[EXCERPTED RECORDS — start]

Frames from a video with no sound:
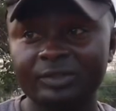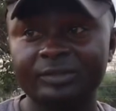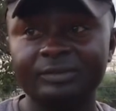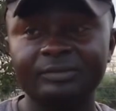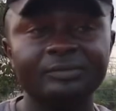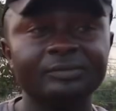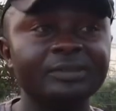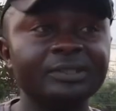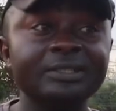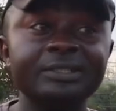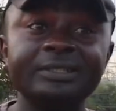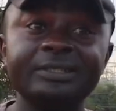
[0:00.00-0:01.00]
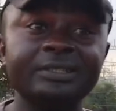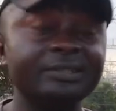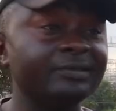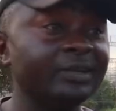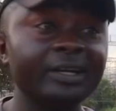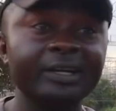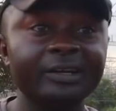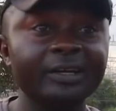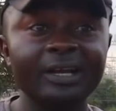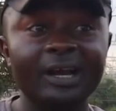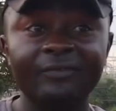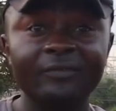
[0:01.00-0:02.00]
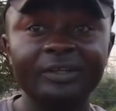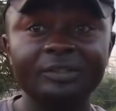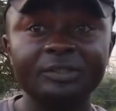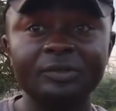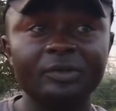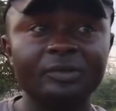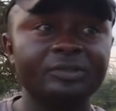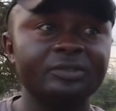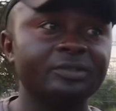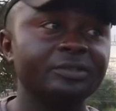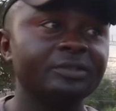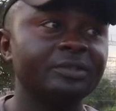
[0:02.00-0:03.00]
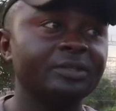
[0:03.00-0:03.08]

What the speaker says: It's really, really affecting us.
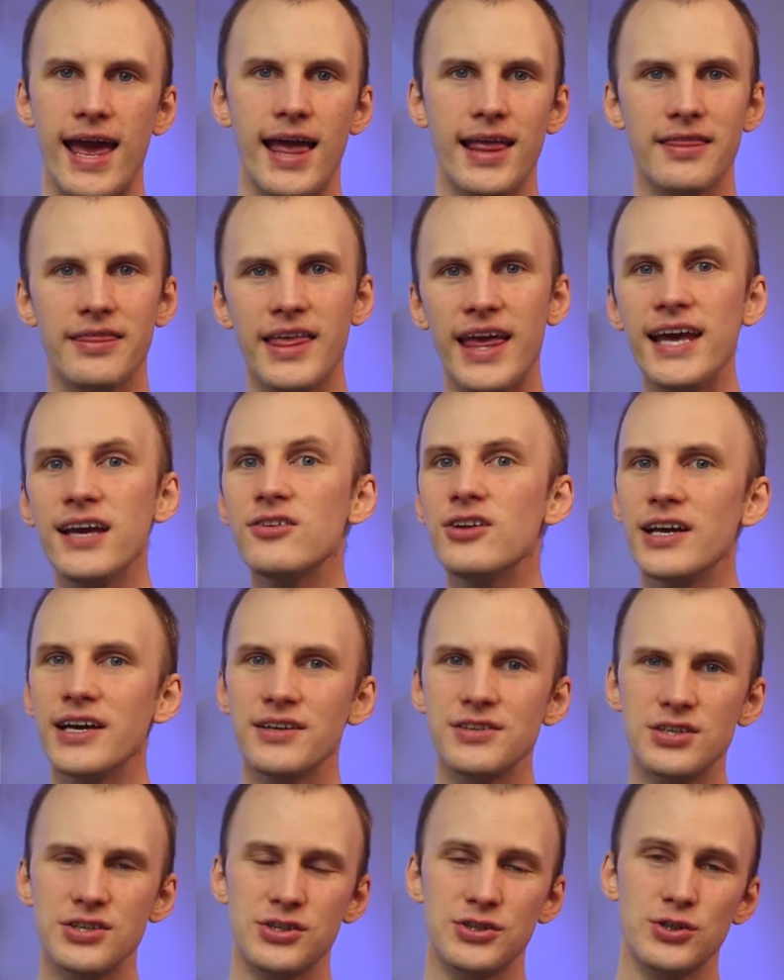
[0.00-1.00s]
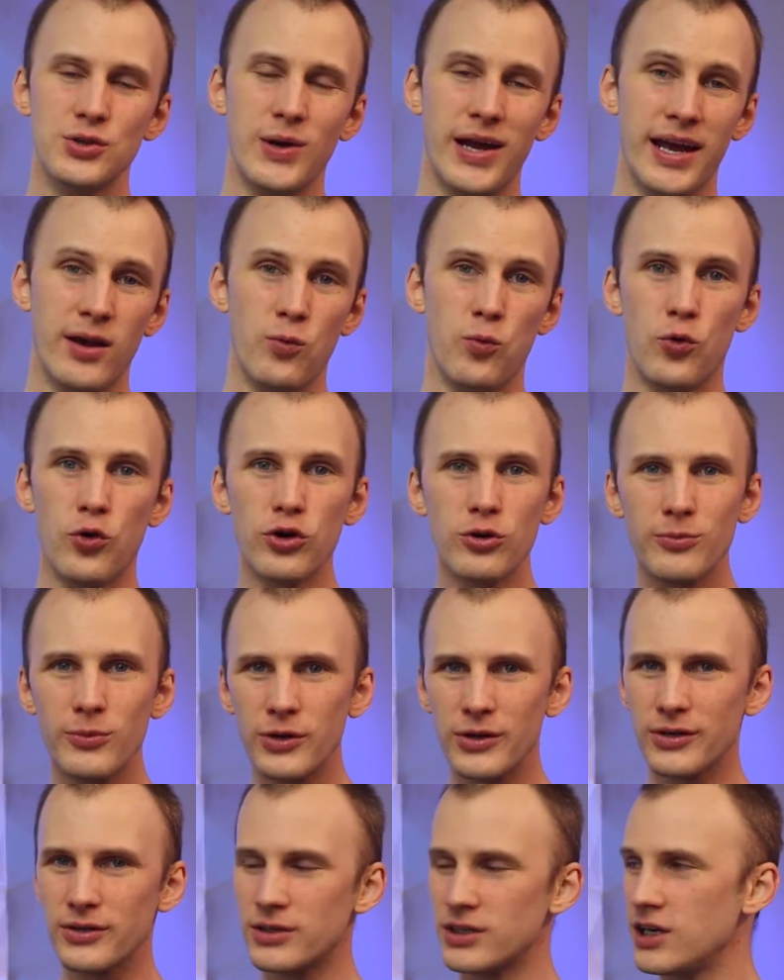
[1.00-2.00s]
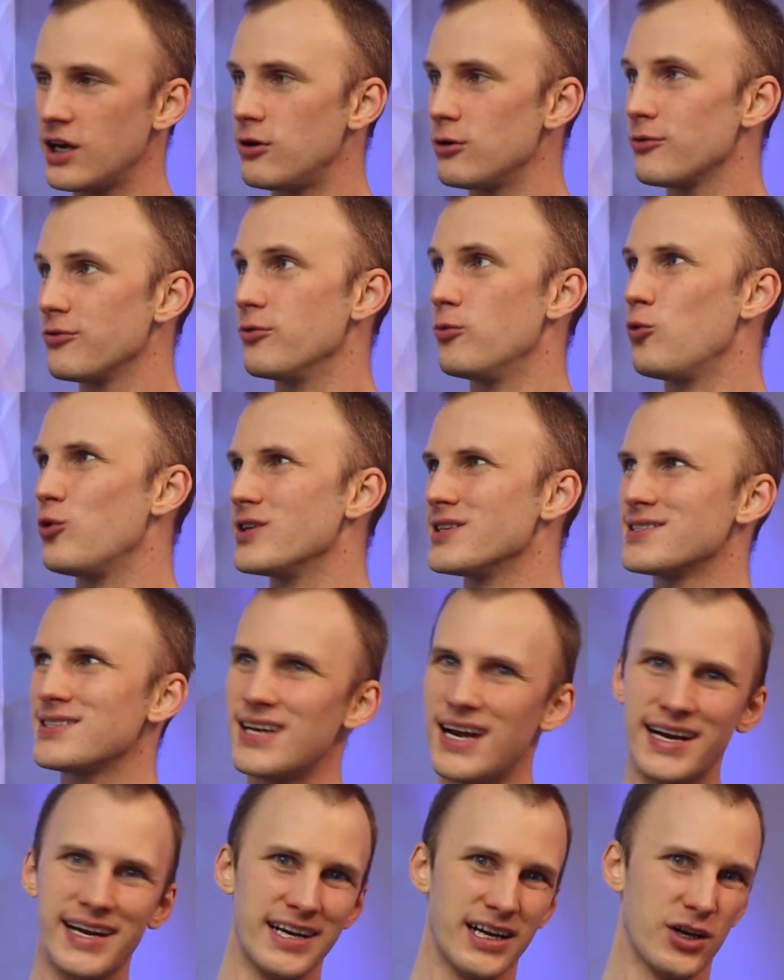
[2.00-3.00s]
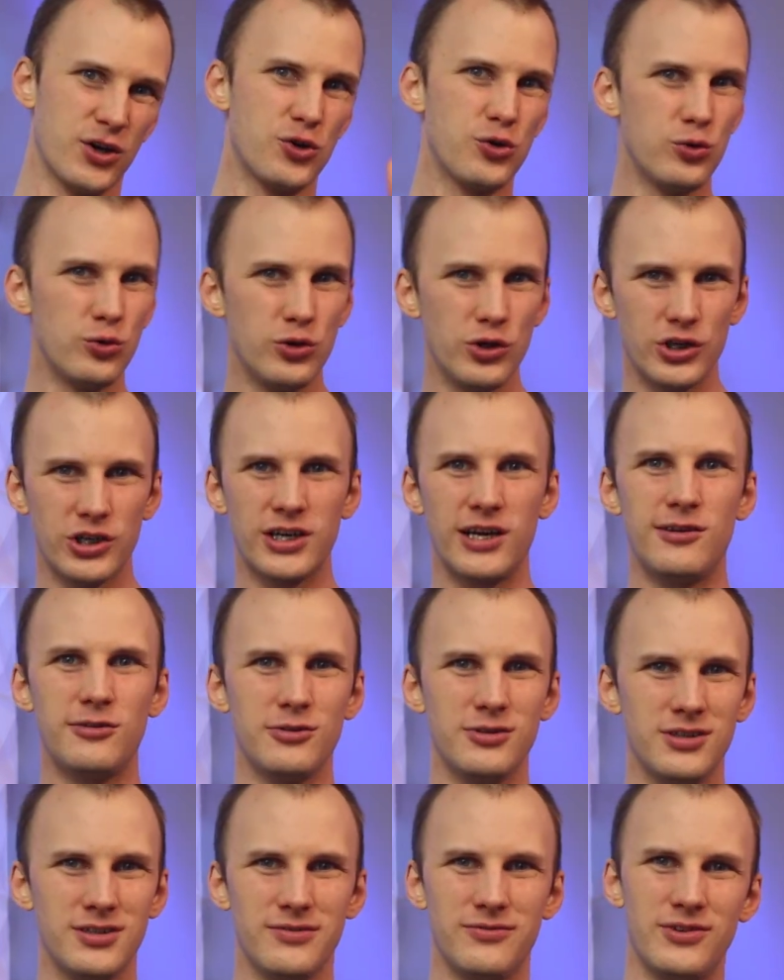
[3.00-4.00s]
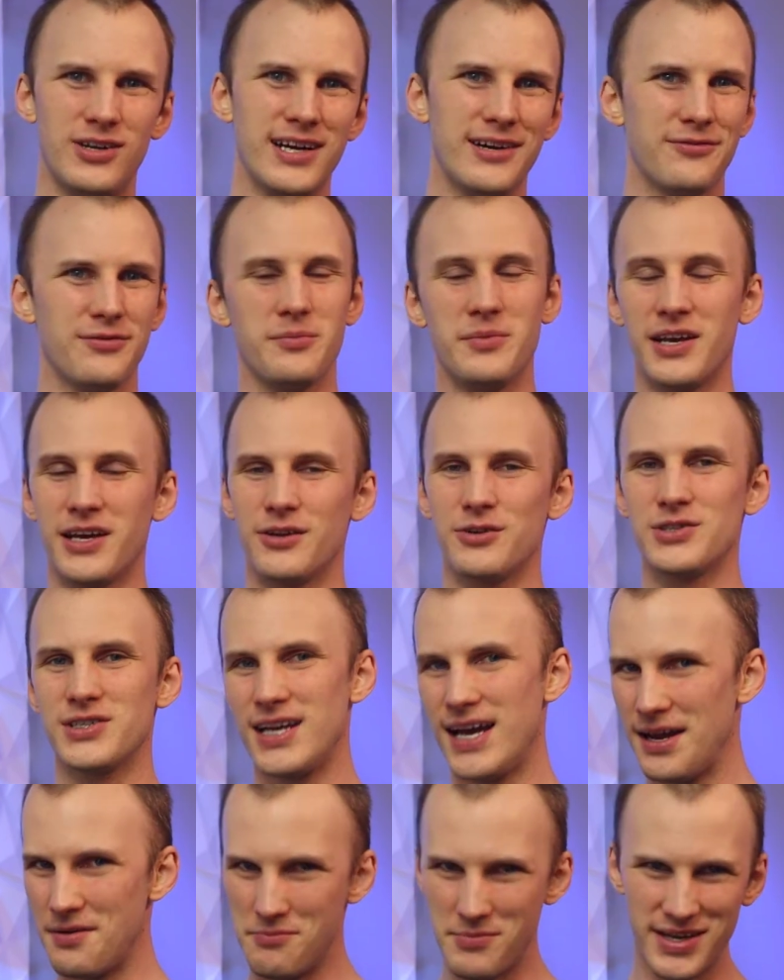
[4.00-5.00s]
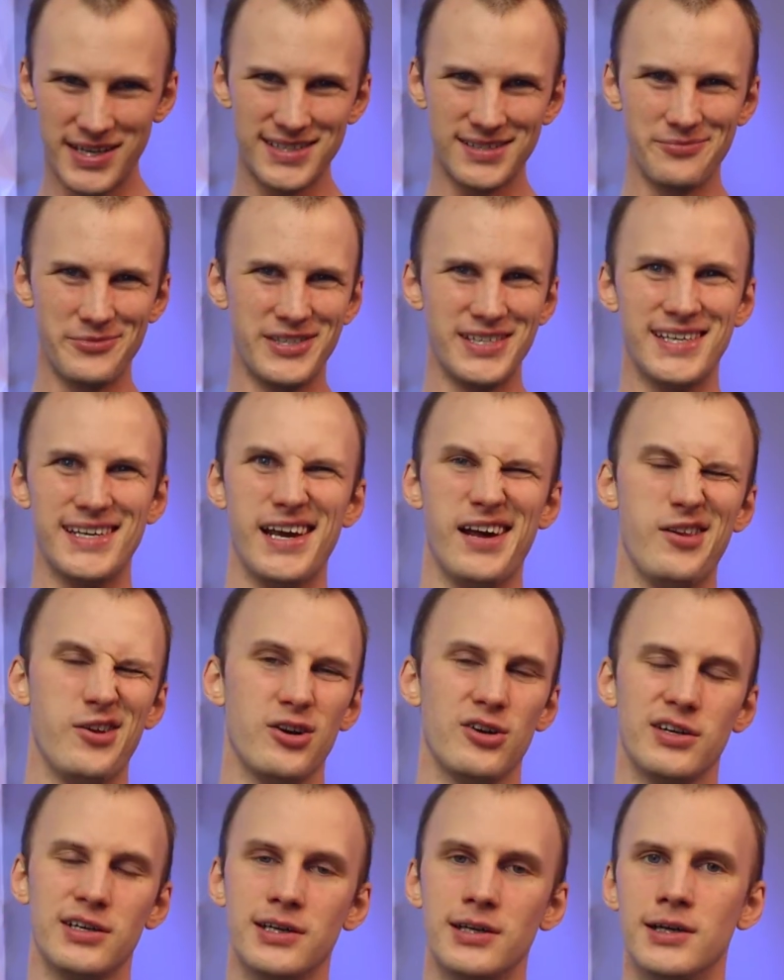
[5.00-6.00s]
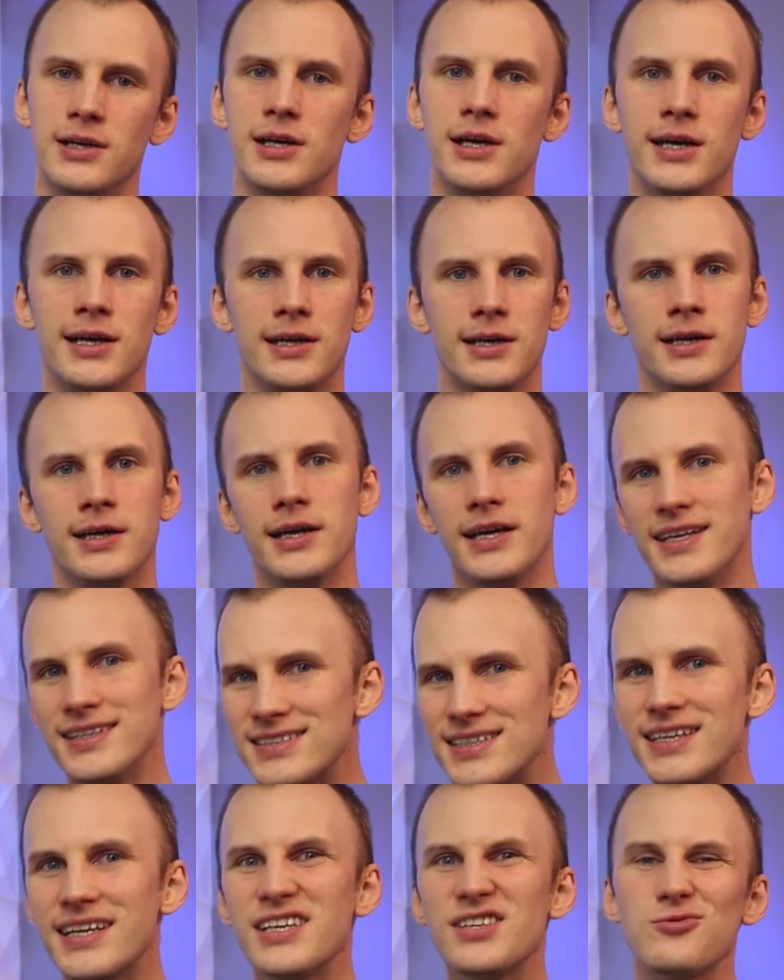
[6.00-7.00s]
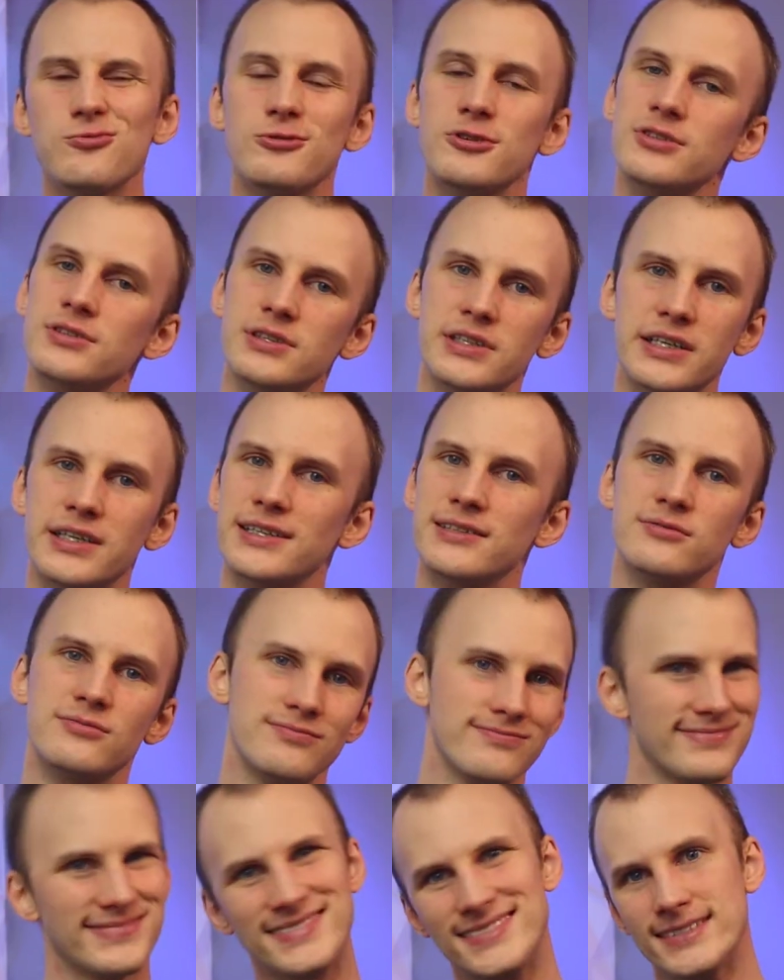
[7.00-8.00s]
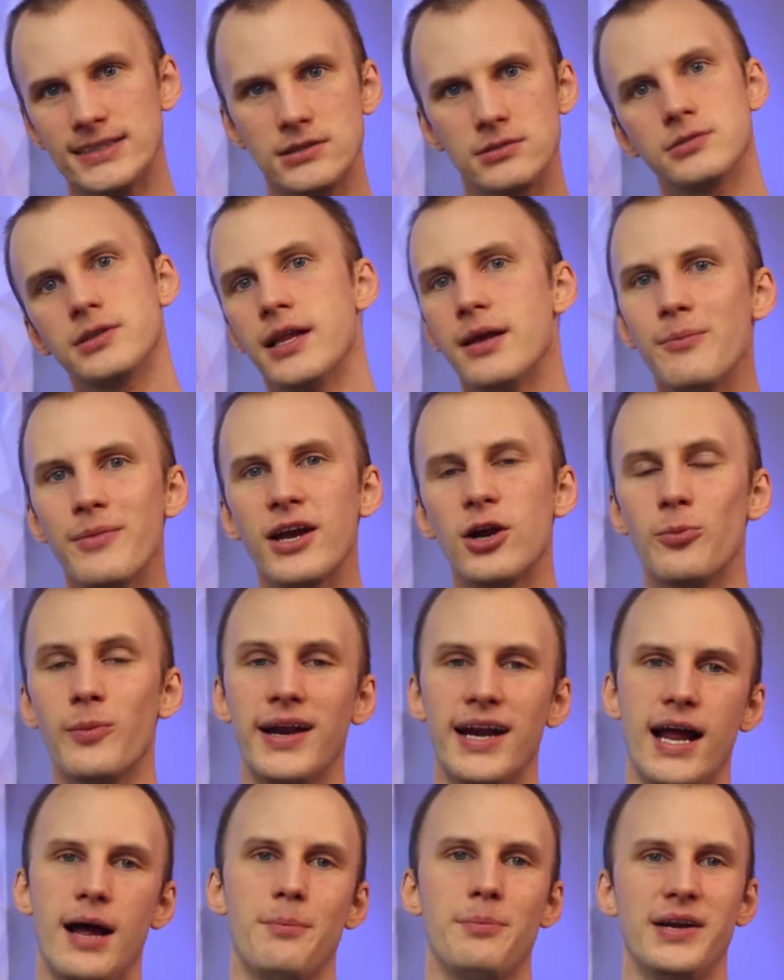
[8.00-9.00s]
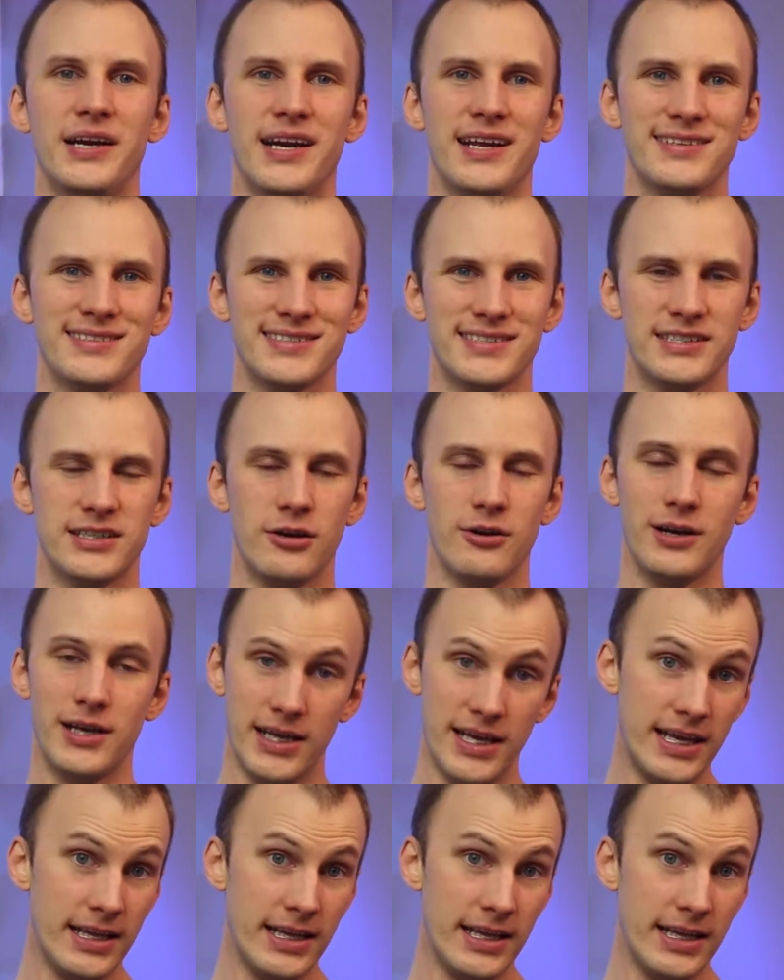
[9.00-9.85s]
they like to do a warmer color from one side and a cooler color of light from the other side, mix them together. And in today's world, you know, that may or may not be necessary.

[EXCERPTED RECORDS — finish]

WHAT IS NEEDED:
Return all the lines above exactly; none of the pictures should appear.

RESULT:
Frames from a video with no sound:
[0:00.00-0:01.00]
[0:01.00-0:02.00]
[0:02.00-0:03.00]
[0:03.00-0:03.08]

What the speaker says: It's really, really affecting us.
[0.00-1.00s]
[1.00-2.00s]
[2.00-3.00s]
[3.00-4.00s]
[4.00-5.00s]
[5.00-6.00s]
[6.00-7.00s]
[7.00-8.00s]
[8.00-9.00s]
[9.00-9.85s]
they like to do a warmer color from one side and a cooler color of light from the other side, mix them together. And in today's world, you know, that may or may not be necessary.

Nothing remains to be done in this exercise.